Łowca jeszcze raz przebiegł wzrokiem po samochodzie i jezdni, po czym zatrzymał spojrzenie na Jaredzie. Serce podskoczyło mi w piersi, uderzając boleśnie o żebra. Zacisnęłam palce na kapsułce z cyjankiem.
– Zachowałam się nierozsądnie, prowadząc tak długo bez snu – dodałam prędko i znów spróbowałam się lekko uśmiechnąć. – Myślałam, że uda nam się dojechać do Phoenix. Strasznie przepraszam.
– Jak się pani nazywa?
Głos Łowcy nie był ani surowy, ani serdeczny. Tym razem jednak odezwał się ciszej.
– Liście o Zmroku – odparłam, posługując się imieniem z ostatniego motelu. Czy będzie chciał sprawdzić, czy mówię prawdę? Jeśli tak, mogę go tam odesłać.
– Była pani Kwiatem? – domyślił się, nadal wodząc oczyma.
– Tak, zgadza się.
– Moja partnerka też. Była pani na wyspie?
– Nie – odparłam szybko. – Na lądzie. Pomiędzy wielkimi rzekami.
Kiwnął głową, chyba odrobinę rozczarowany.
– Czy mam zawrócić do Tucson? – zapytałam. – Chyba już się obudziłam.

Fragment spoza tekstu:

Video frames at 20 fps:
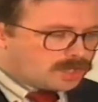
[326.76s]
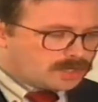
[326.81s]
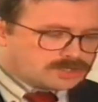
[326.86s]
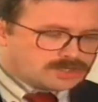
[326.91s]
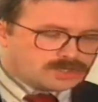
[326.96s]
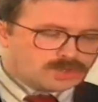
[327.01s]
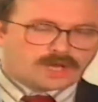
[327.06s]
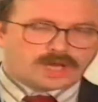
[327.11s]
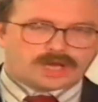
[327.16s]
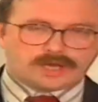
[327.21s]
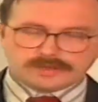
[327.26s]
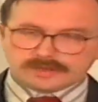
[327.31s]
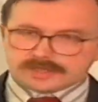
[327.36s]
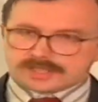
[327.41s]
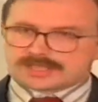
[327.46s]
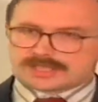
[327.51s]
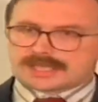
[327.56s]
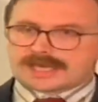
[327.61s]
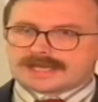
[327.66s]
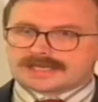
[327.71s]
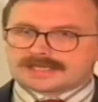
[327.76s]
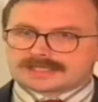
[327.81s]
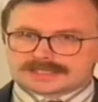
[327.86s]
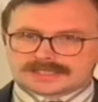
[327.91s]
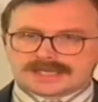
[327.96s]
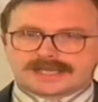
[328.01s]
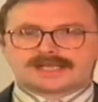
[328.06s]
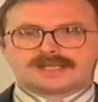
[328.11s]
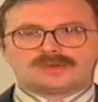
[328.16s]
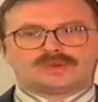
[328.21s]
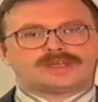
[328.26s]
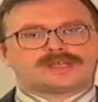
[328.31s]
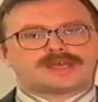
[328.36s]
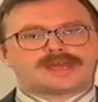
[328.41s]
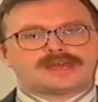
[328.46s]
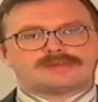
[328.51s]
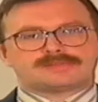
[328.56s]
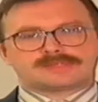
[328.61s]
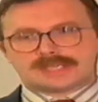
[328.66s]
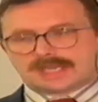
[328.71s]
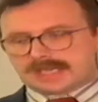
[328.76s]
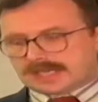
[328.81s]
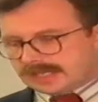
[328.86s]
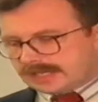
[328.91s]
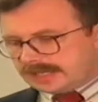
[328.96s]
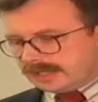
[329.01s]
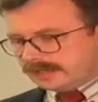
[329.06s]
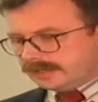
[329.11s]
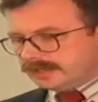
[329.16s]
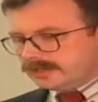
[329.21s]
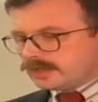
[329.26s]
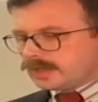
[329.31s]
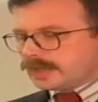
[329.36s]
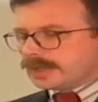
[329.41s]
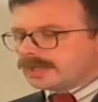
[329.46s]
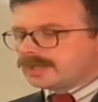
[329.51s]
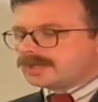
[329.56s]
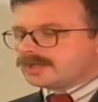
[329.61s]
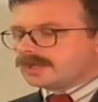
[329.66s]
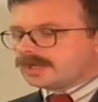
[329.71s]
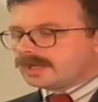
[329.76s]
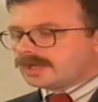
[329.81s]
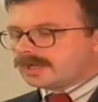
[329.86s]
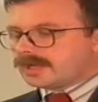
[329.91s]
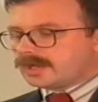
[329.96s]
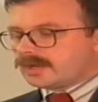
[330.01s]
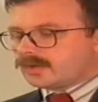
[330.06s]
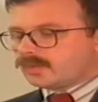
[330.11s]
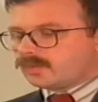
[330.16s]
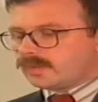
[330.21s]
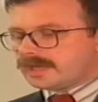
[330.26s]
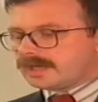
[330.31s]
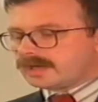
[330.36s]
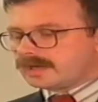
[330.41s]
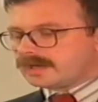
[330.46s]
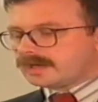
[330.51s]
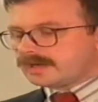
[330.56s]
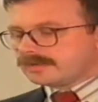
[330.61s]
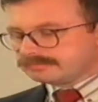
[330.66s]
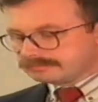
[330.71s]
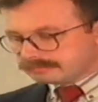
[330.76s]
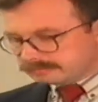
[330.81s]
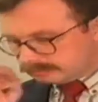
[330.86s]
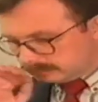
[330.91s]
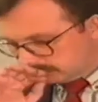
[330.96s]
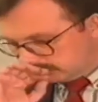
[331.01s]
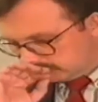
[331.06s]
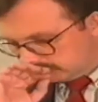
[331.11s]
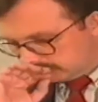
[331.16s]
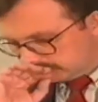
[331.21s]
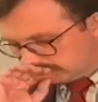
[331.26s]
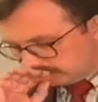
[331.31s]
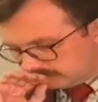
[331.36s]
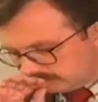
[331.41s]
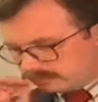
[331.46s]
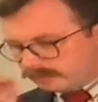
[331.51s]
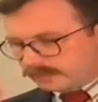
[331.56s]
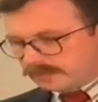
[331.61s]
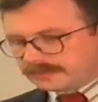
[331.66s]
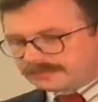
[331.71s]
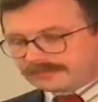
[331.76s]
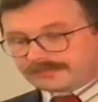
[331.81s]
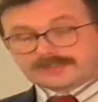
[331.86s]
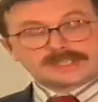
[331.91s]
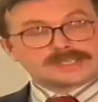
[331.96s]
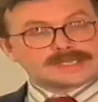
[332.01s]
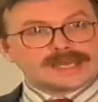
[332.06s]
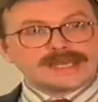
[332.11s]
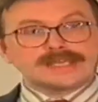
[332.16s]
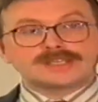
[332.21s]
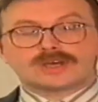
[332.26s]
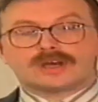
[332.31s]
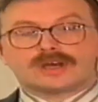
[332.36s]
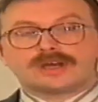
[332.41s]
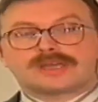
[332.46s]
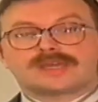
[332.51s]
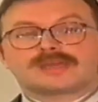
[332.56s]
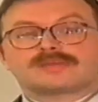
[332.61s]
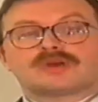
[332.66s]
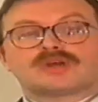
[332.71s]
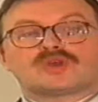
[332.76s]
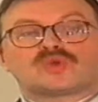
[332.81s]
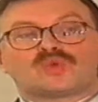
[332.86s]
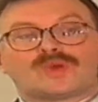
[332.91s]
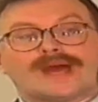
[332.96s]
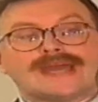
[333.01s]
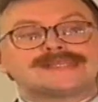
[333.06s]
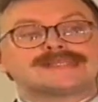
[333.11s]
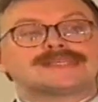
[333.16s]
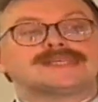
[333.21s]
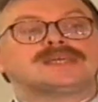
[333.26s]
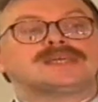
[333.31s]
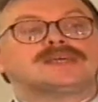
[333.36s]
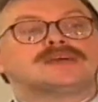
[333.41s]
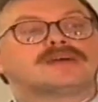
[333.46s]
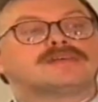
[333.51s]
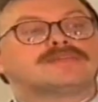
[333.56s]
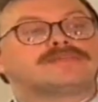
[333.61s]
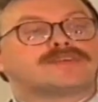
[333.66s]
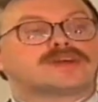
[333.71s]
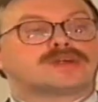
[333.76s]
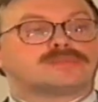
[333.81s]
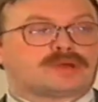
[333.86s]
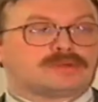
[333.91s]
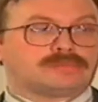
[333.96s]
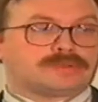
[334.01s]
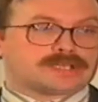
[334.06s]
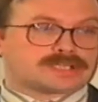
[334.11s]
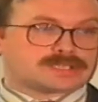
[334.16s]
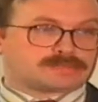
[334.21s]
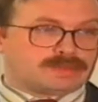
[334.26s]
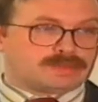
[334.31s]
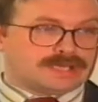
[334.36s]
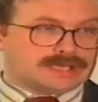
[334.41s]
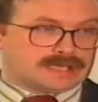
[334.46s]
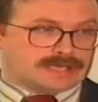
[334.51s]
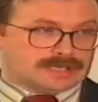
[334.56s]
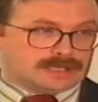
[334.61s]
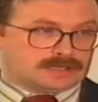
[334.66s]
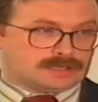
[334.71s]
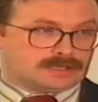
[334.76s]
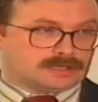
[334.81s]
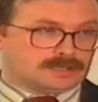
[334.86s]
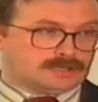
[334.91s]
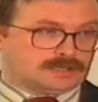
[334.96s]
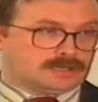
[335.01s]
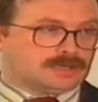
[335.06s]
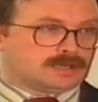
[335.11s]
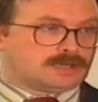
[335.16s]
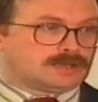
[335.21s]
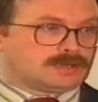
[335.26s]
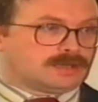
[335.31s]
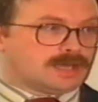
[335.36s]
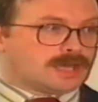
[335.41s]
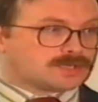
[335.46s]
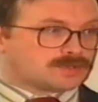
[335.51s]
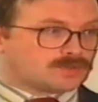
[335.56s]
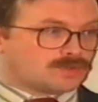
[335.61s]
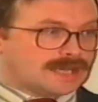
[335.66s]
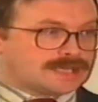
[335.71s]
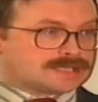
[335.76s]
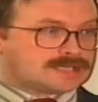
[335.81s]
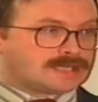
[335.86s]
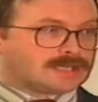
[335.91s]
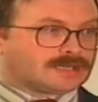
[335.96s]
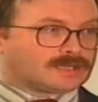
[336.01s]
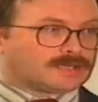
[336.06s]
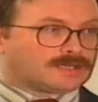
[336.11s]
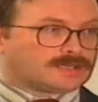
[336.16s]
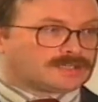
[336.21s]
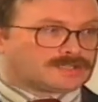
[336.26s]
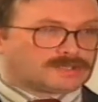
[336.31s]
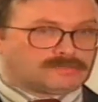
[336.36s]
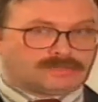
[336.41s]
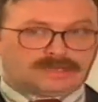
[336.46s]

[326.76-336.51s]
So understand exactly what I am saying here. We are today talking about writing for public speaking, not writing to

A może powinnam się tu najpierw zdrzemnąć…
– Nie! – przerwał mi, podnosząc głos.
Drgnęłam przestraszona, wypuszczając kapsułkę z trucizną spomiędzy palców. Upadła na podłogę z prawie bezgłośnym brzękiem. Poczułam, jak krew odpływa mi z twarzy, tak jakby ktoś wyciągnął z niej korek.
– Nie chciałem pani wystraszyć – przeprosił szybko, po raz kolejny lustrując wzrokiem samochód i okolice. – Ale nie powinna tu pani zostawać.
– Dlaczego? – wyszeptałam, bębniąc nerwowo jednym palcem o drugi w miejscu, gdzie przed chwilą ściskałam truciznę.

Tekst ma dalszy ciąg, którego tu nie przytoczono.